Светское честолюбие было чувством, которое бабушка до такой степени была не способна испытать и даже понять, что ей казалось совершенно нестоящим делом вкладывать столько горячности в его осуждение. Кроме того, она не считала признаком очень хорошего вкуса то, что г-н Ленгранден, сестра которого была замужем за одним нижненормандским дворянином, жившим невдалеке от Бальбека, так яростно набрасывался на знать и даже ставил в упрек Великой революции, что она не гильотинировала всех ее представителей.
— Здравствуйте, друзья, — говорил он, идя нам навстречу. — Как вы счастливы, что можете жить здесь подолгу; а мне завтра нужно возвращаться в Париж, чтобы снова зарыться в свою конуру
— О! — продолжал он, с особенной ему свойственной мягко-иронической, разочарованной и рассеянной улыбкой. — Конечно, в моем доме есть куча бесполезных вещей.
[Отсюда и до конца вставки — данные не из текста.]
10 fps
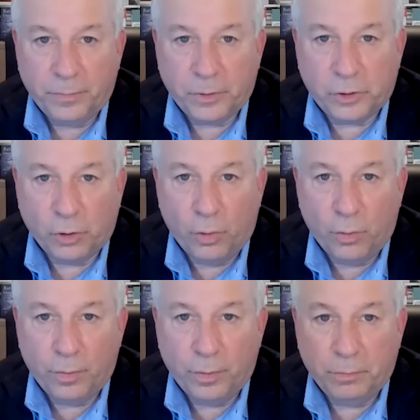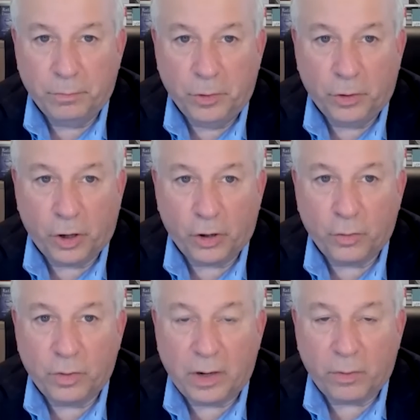So you could
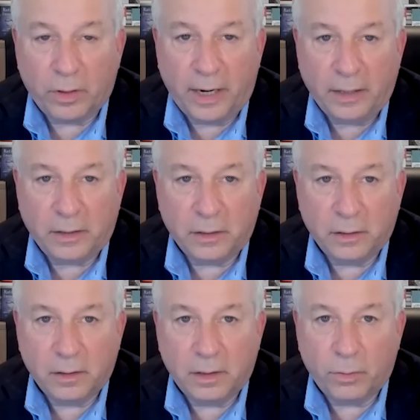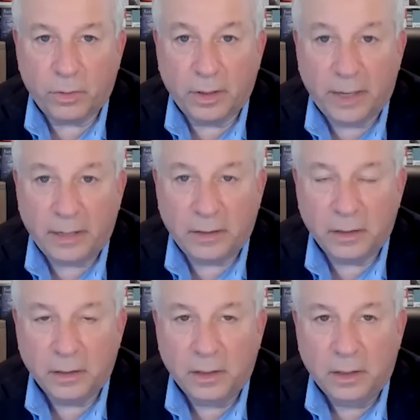argue they were late. They were late
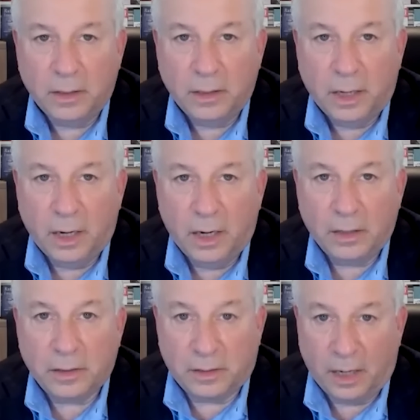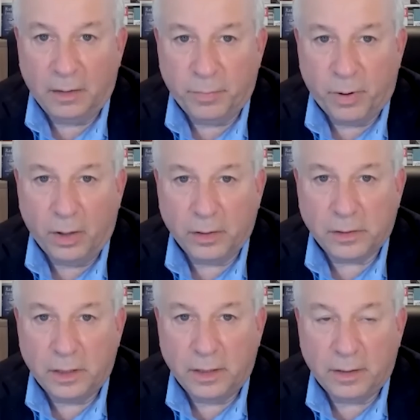to tighten
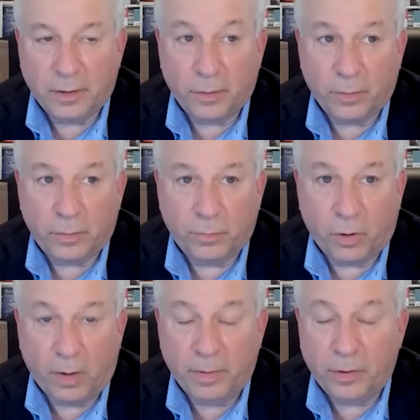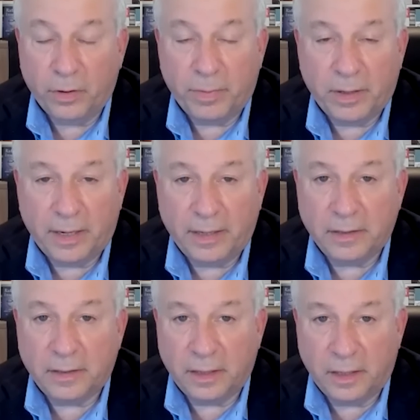policy. They're probably going to be
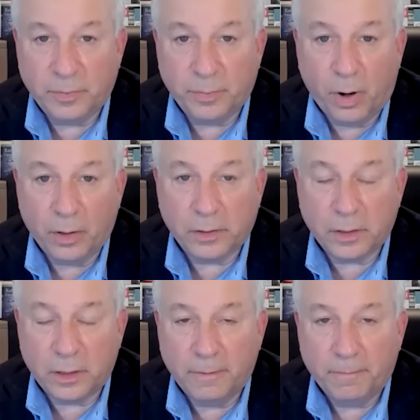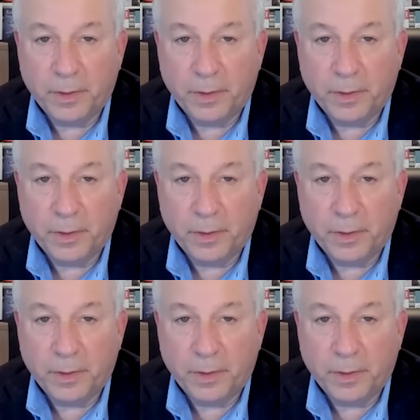late to ease policy.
В нем недостает только необходимого большого куска неба, как здесь. Старайтесь всегда сохранить кусок неба над вашей жизнью, мальчик, прибавлял он, обращаясь ко мне. — У вас красивая душа, редкого качества, артистическая натура, не лишайте же ее того, что ей необходимо.
Когда, по нашем возвращении, тетя посылала спросить нас, действительно ли г жа Гупиль опоздала к мессе, никто из нас не мог ей ответить. Зато мы увеличили ее тревогу, сообщив ей, что в церкви работает художник: снимает копию с витража Жильбера Дурного. Франсуаза, тотчас же посланная к бакалейщику, вернулась, ничего не узнав, благодаря отсутствию Теодора, которому его двойная профессия певчего, принимавшего участие в поддержании церковного благолепия, и приказчика в бакалейной лавке не только позволяла вступать в сношения с представителями всех общественных классов, но и давала энциклопедическую осведомленность.
— Ах! — вздыхала тетя. — Поскорей бы наступил час, когда должна прийти Евлалия. Она единственный человек, который в состоянии сказать мне это.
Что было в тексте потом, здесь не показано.